複素周波数変換

ウェーバー方式の複素解釈で使用した複素乗算器と複素発振器について少し深く考察してみます。この二つを使った複素周波数変換器は、実数領域の周波数変換器に比べて面白い性質を持っています。

実数による周波数変換

はじめに実数による周波数変換について考えています。これは二つの実数信号を乗算器に掛けるもので、普通に通信機で使われるミキサーです。入力信号の周波数をfS、局部発振器の周波数ををfLとすると、入力と局発のスペクトルはそれぞれ図1、2のようになります。

図1 入力信号のスペクトル

図2 局発のスペクトル

いずれの信号も実信号なので、スペクトルは正負に分裂します。入力信号は+fSと-fSに分裂し、局発信号は+fLと-fLに分裂します。

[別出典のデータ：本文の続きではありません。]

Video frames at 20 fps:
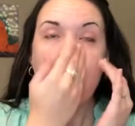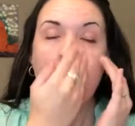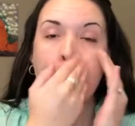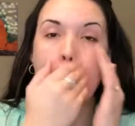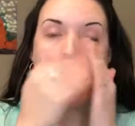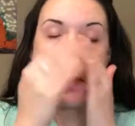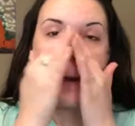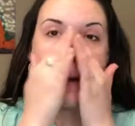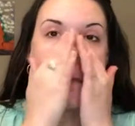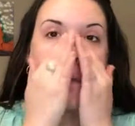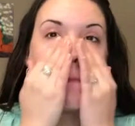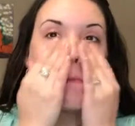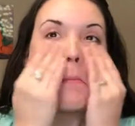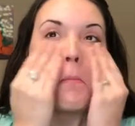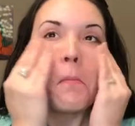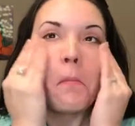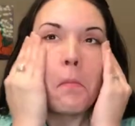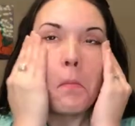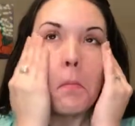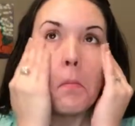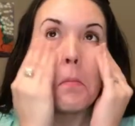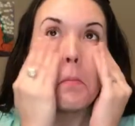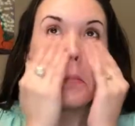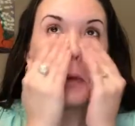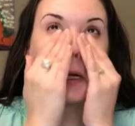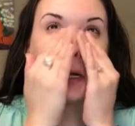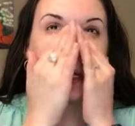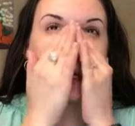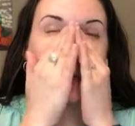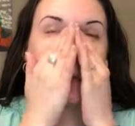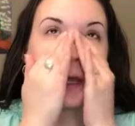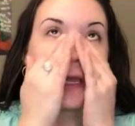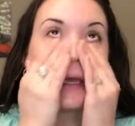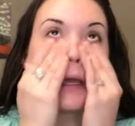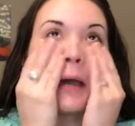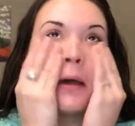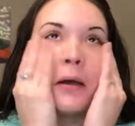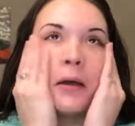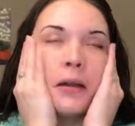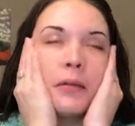Um, but anyway,
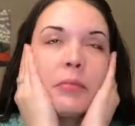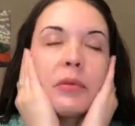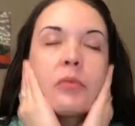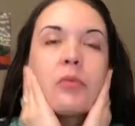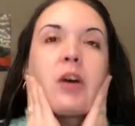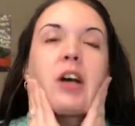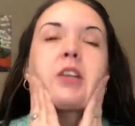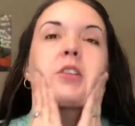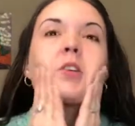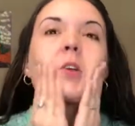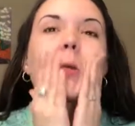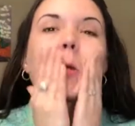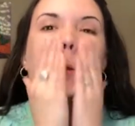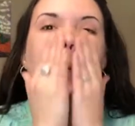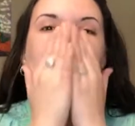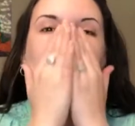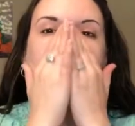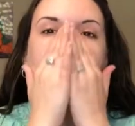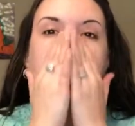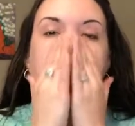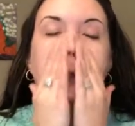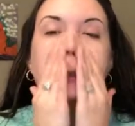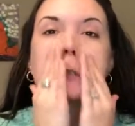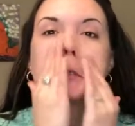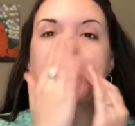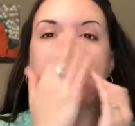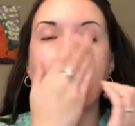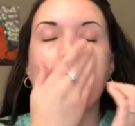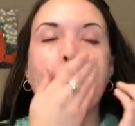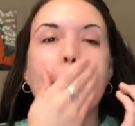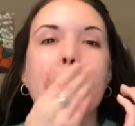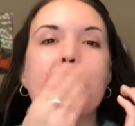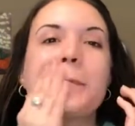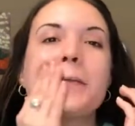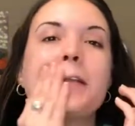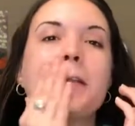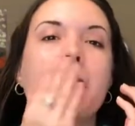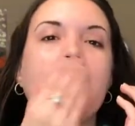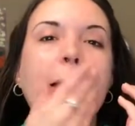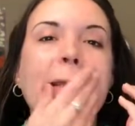I had been watching her videos and I
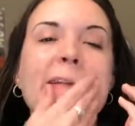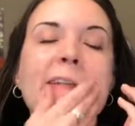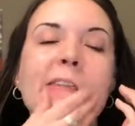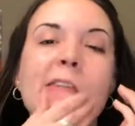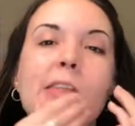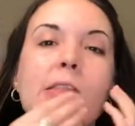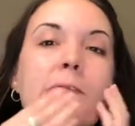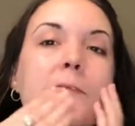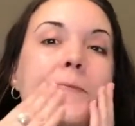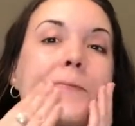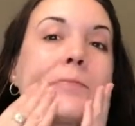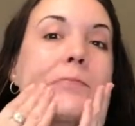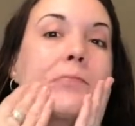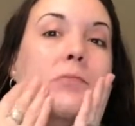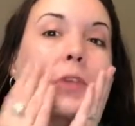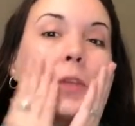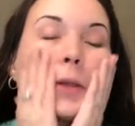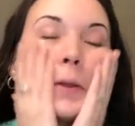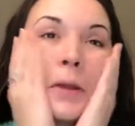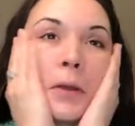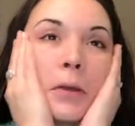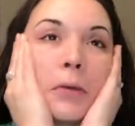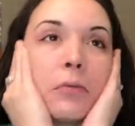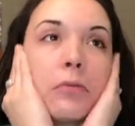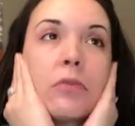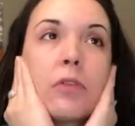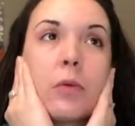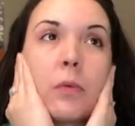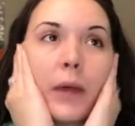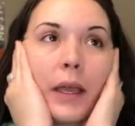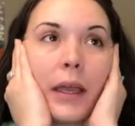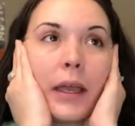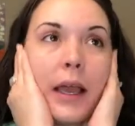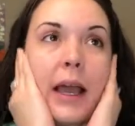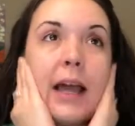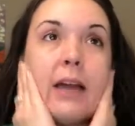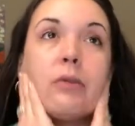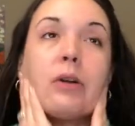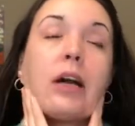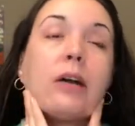really liked, you know, the way,
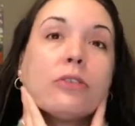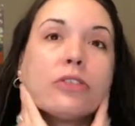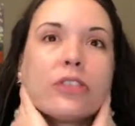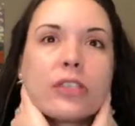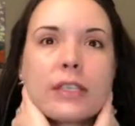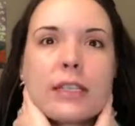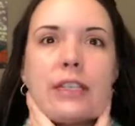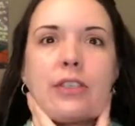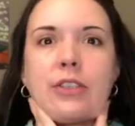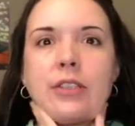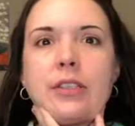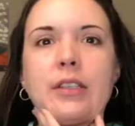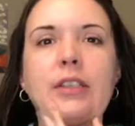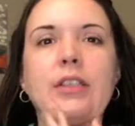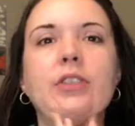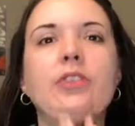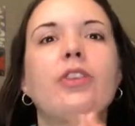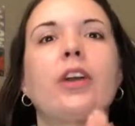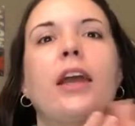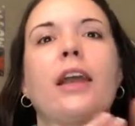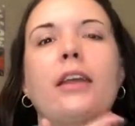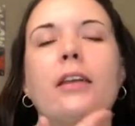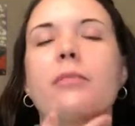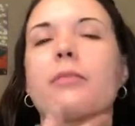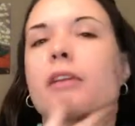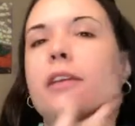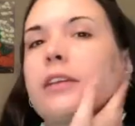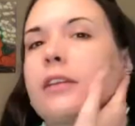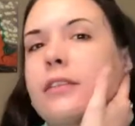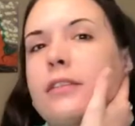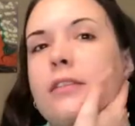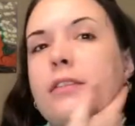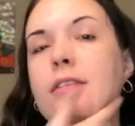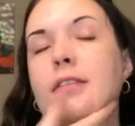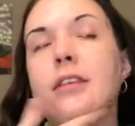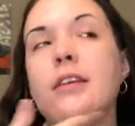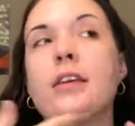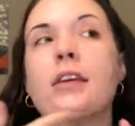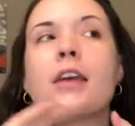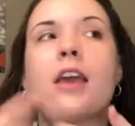I, I was just interested in trying it because
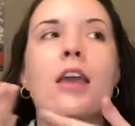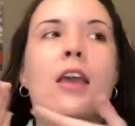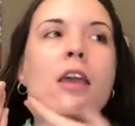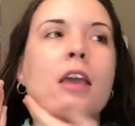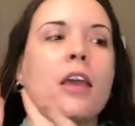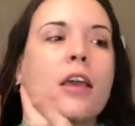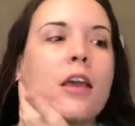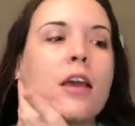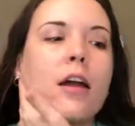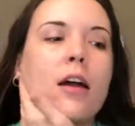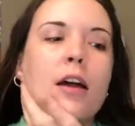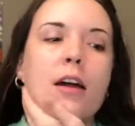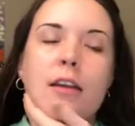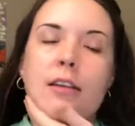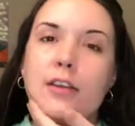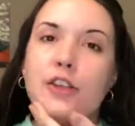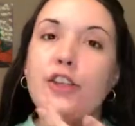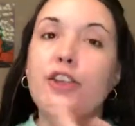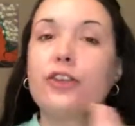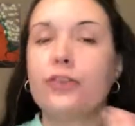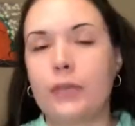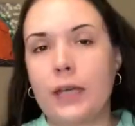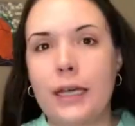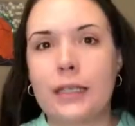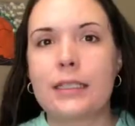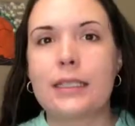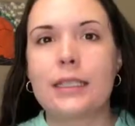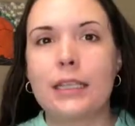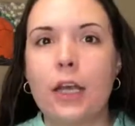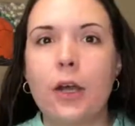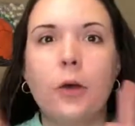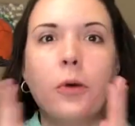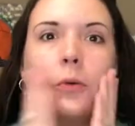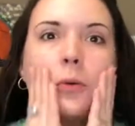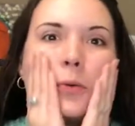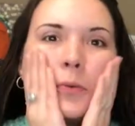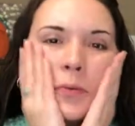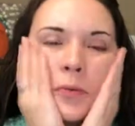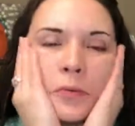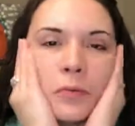you guys know
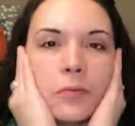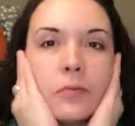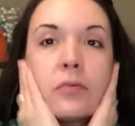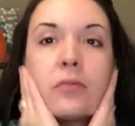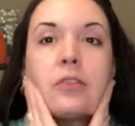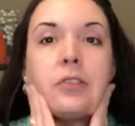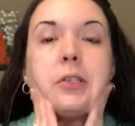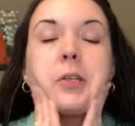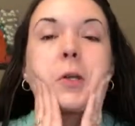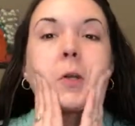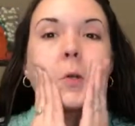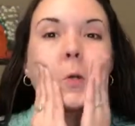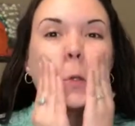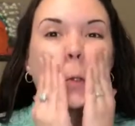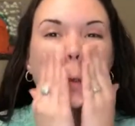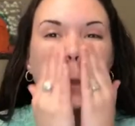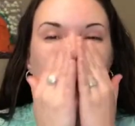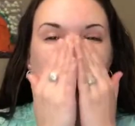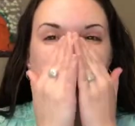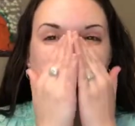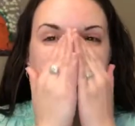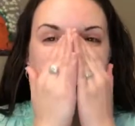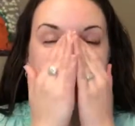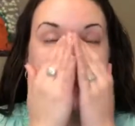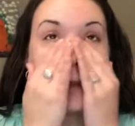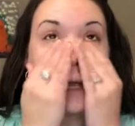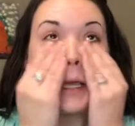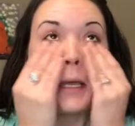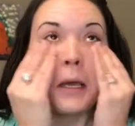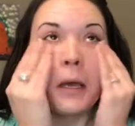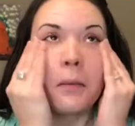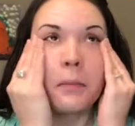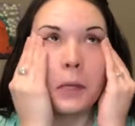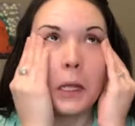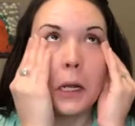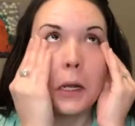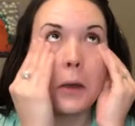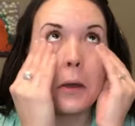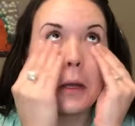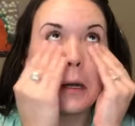your girl likes some makeup,
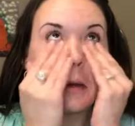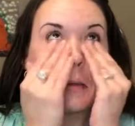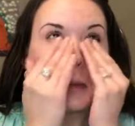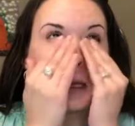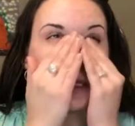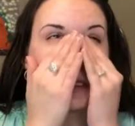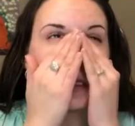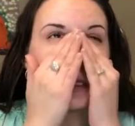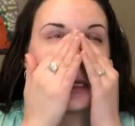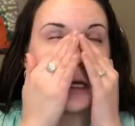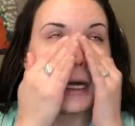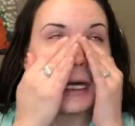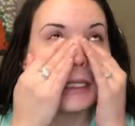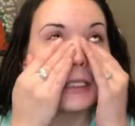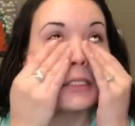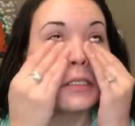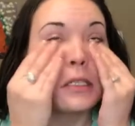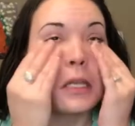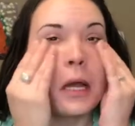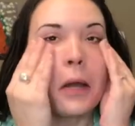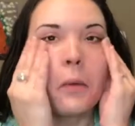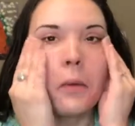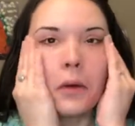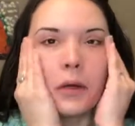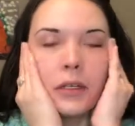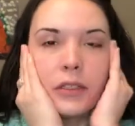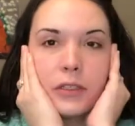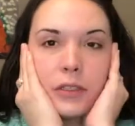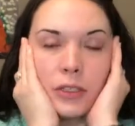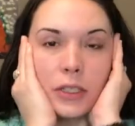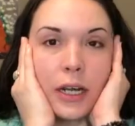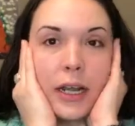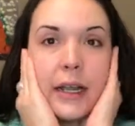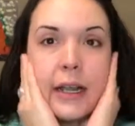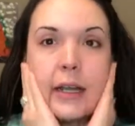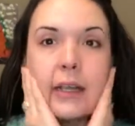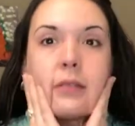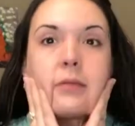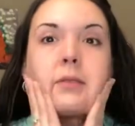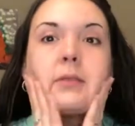you know what I mean? So I just, I wanted to try
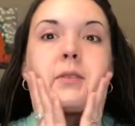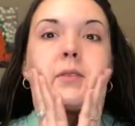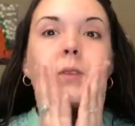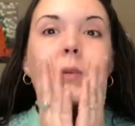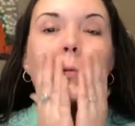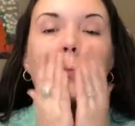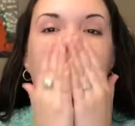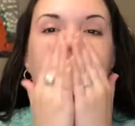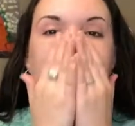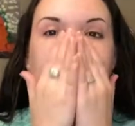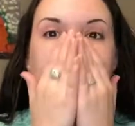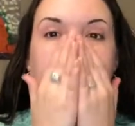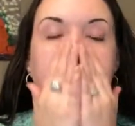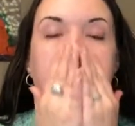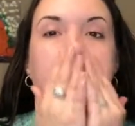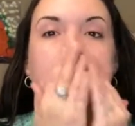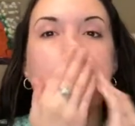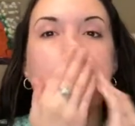it. It was different.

この二つの信号を実空間(時間領域)で掛け合わせるわけですが、これはスペクトル空間での畳み込みに相当します。畳み込みと考えると、図2は正負両方向へのずらし演算子と考えることができ、結局図1の信号は図3のように変換されます(図2の信号に図1のずらし演算子を適用すると考えても同じ)。

図3 周波数変換後のスペクトル

このように、周波数変換後のスペクトルは振幅変調波のスペクトルで行った三角関数の計算を行わなくとも求めることができます。

複素数による周波数変換

次に複素乗算器を使い、入力信号も局発も解析信号である場合を考えます。周波数はそれぞれ+fSと-fLであるとします(図4、図5)。

図4 入力信号のスペクトル

図5 局発信号のスペクトル

この場合、もともと入力信号も局発信号もスペクトルが一本であることから、出力の信号も当然スペクトルは一本です。スペクトルがずらし演算子であることがはっきりとわかります。また、周波数を上げるには局発に負の周波数、周波数を下げるには局発に正の周波数を選べばいいこともわかります。

図6 出力信号のスペクトル

周波数変換を行う場合、図6を見てわかるように本来は解析信号同士で変換を行うことが合理的です。この場合、スペクトルが分裂しないことから送信機の不要輻射を心配しなくてもよいですし、受信機の場合はイメージ妨害の心配がなくなります。

実数と複素数による周波数変換

実際の回路では、局発を解析信号にすることはできても入力は普通の実信号であることがあります(ウェーバー方式がその例)。図7、8、9にその場合のスペクトルの変化を示します。

図7 入力信号のスペクトル

図8 局発信号のスペクトル

図9 周波数変換後のスペクトル

局発のスペクトルが一本しかないため片方向へのずらしになっていますが、元の信号にスペクトルが二本あるため、出力のスペクトルも二本あります。このため、複素数のまま出力を扱えばイメージ妨害などの問題はおきませんが、虚数部を捨てて実信号化を行うと、負の周波数成分と正の周波数成分が重畳されるため、実信号の周波数変換と同様の問題がおきます。そのため複素信号処理の利点を活用するには、最後に何らかの工夫をおこなって負の周波数からの妨害を避ける必要があります。